Zumindest ebenso stark hilft bei einer Verortung die Kritik der Forza Italia um Silvio Berlusconi an Ungarn, aber auch Österreich: Es sei nicht hinnehmbar, dass diese beiden Länder von vornherein eine totale Abschottung anstreben und die Last der Aufnahme der schwächsten Menschen auf andere Länder abwälzen würden.

Am deutlichsten wird der Standort der Regierung freilich, wenn man beachtet, dass es im Unterschied zur ÖVP in der deutschen AfD keine einheitliche Linie zur Aufnahme von Afghaninnen und Afghanen gibt, wie Fraktionschef Alexander Gauland bestätigt. Wenig überraschend gibt es Stimmen dagegen. Gauland selbst würde jedoch all jene ins Land lassen, die für die Bundeswehr gearbeitet haben.

Diese Verortung ist kein Selbstzweck. Es geht um viel mehr. Nämlich darum, dass Menschen- und damit auch Flüchtlingsrechte für Österreich ganz offensichtlich nicht mehr universell sind. Sie werden vorzugsweise eigenen Staatsbürgern zugestanden und anderen zunehmend nur, wenn’s parteipolitisch gefällt bzw. eben gar nicht. Wäre das weltweite Übung, könnte man all die Konventionen einstampfen. Das wäre ein zivilisatorischer Rückschritt.

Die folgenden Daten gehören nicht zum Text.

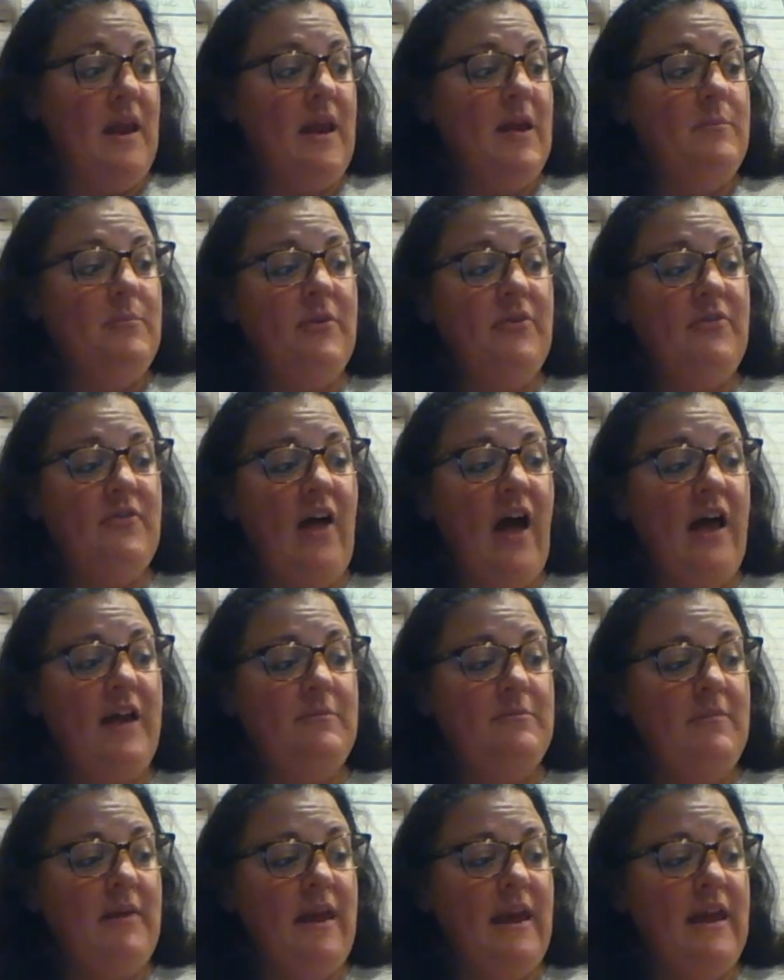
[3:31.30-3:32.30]

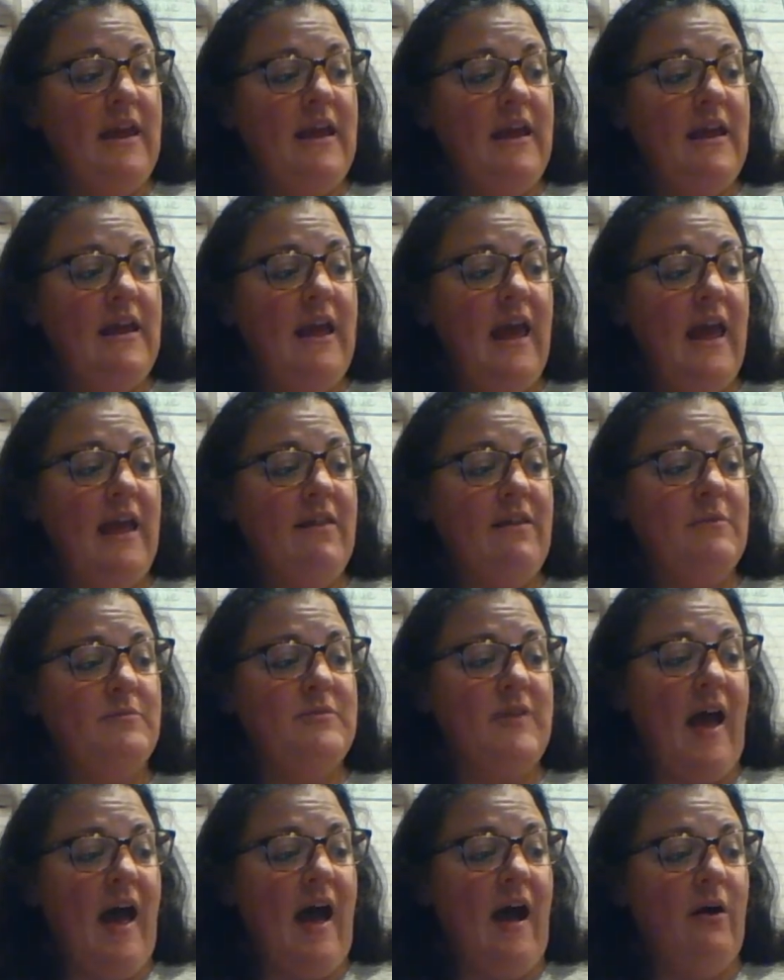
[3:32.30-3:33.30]
Beside me, Caleb
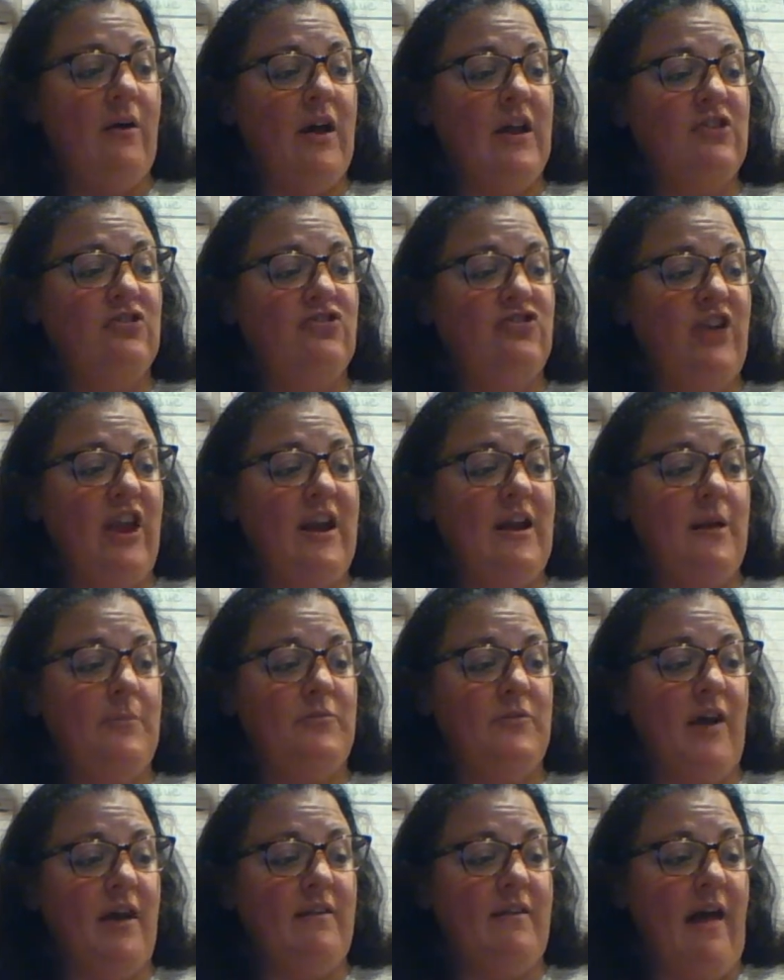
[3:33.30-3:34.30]
Dow and
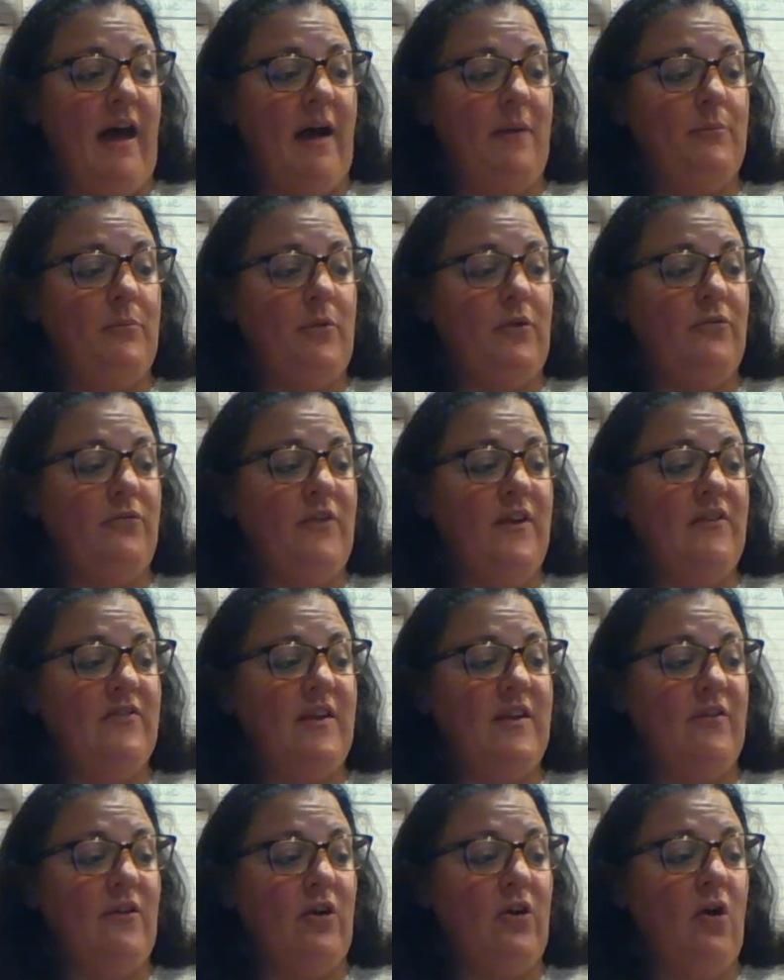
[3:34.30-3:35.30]
Jacob Dunlap were
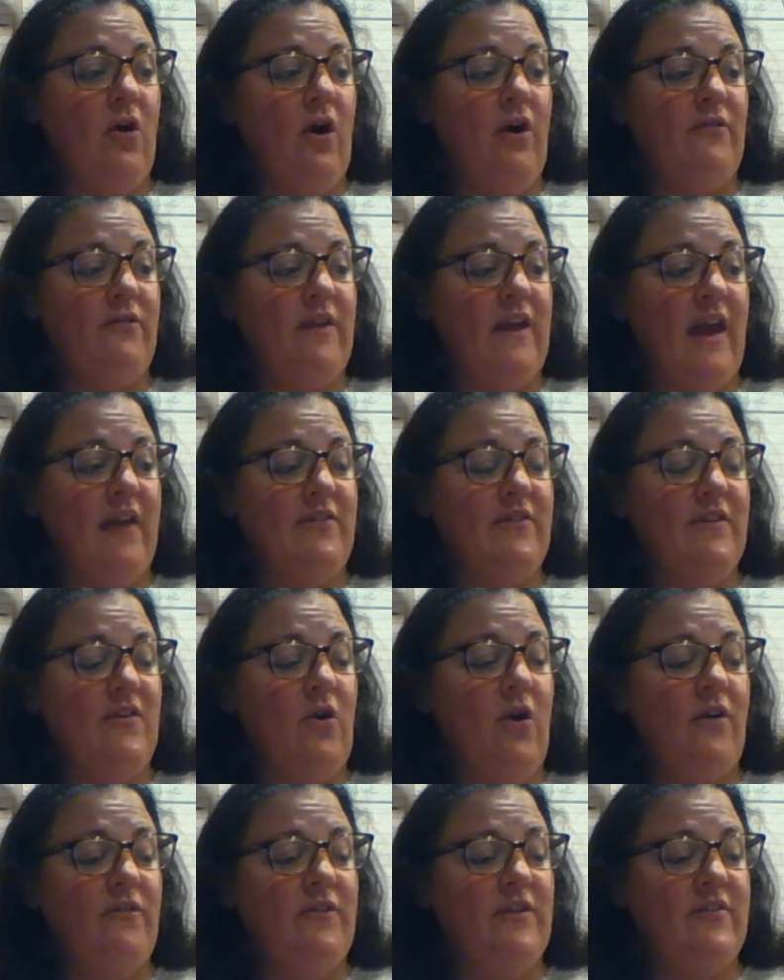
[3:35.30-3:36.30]
fixing their coffee at the
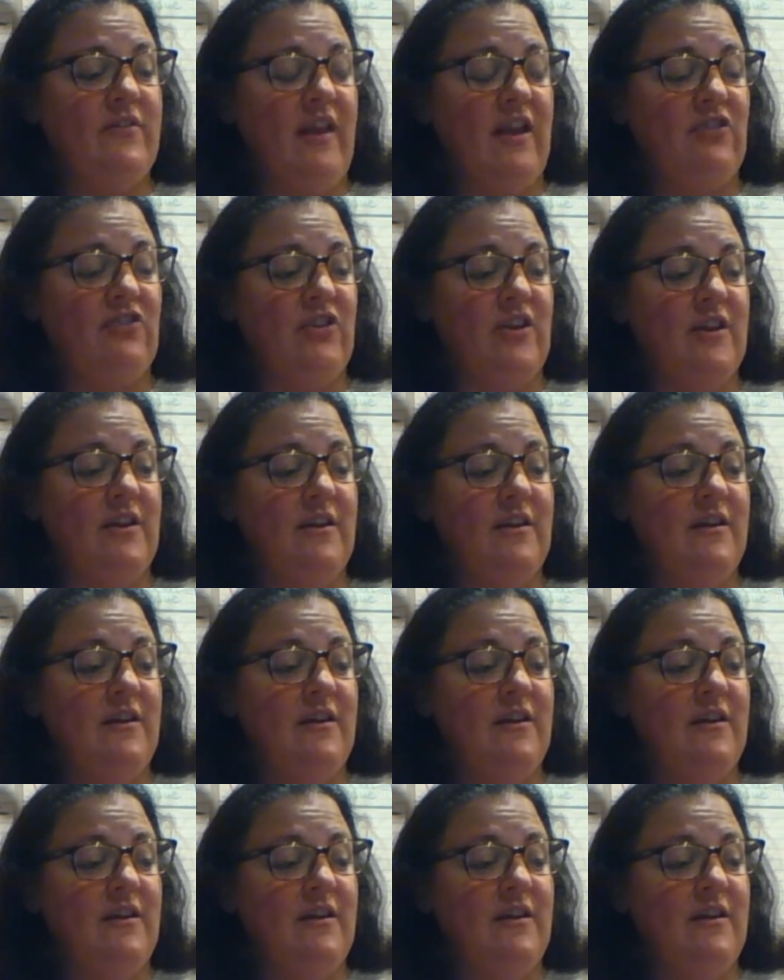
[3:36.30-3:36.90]
coffee station.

Bei der ÖVP überrascht das nicht zwangsläufig; sie folgt hier einer neuen Rechten. Für die Grünen wird das ein grundsätzliches Problem. Birgit Hebein hat das mit ihrem Parteiaustritt signalisiert, der Vorarlberger Grünen-Chef Johannes Rauch hat es damit, dass er die Totalverweigerung gegenüber Afghaninnen und Afghanen als Schande bezeichnete, bekräftigt. Ja, auf solchen Druck hin hat sich auch Vizekanzler und Bundes-Grünen-Sprecher Werner Kogler wieder einmal zu Wort gemeldet. Er vermisst beim Koalitionspartner die Menschlichkeit, wie er in einer Aussendung wissen lässt, in der er auch fordert, dass sich „Österreich nicht noch weiter in der europäischen Gemeinschaft isoliert“.

Natürlich: Die Politik der österreichischen Regierung in dieser Frage ist genau genommen keine türkis-grüne, sondern eine türkise. Mehr noch als alle Menschen in diesem Land sind die Grünen jedoch mitgefangen und stehen vor der Frage, ob sie weiterhin dulden sollen, dass die nicht mehr universellen Menschenrechte auch noch teilbar werden: Rechte in unterschiedlichen Bereichen und in ebensolchen Zusammenhängen greifen ineinander über. Insofern ist das Argument, dass es zwar eine türkise Flüchtlings-, andererseits aber wenigstens eine grüne Klimapolitik gebe, ein schlechtes: Überall geht es immer auch um Menschenrechte.

Andauernde Feuer- oder Flutkastrophen tangieren Artikel der Allgemeinen Erklärung der Menschenrechte genauso wie unendliche Trockenheit (z.B. in Bezug auf „Freiheit, Gleichheit, Solidarität“ bzw. gleiche Entwicklungsmöglichkeiten aller). Umgekehrt können das – vielleicht banaler, aber nicht bedeutungslos – auch grundsätzlich vernünftige Ökologisierungsschritte tun, die gewisse Vor- oder Nachteile z.B. allein aufgrund des Wohnorts vergrößern – und die schwer nur mit dem Hinweis abgetan werden können, dass ein ungebremstes Fortschreiten des Klimawandels irgendwann überhaupt alle Rechte obsolet machen würde.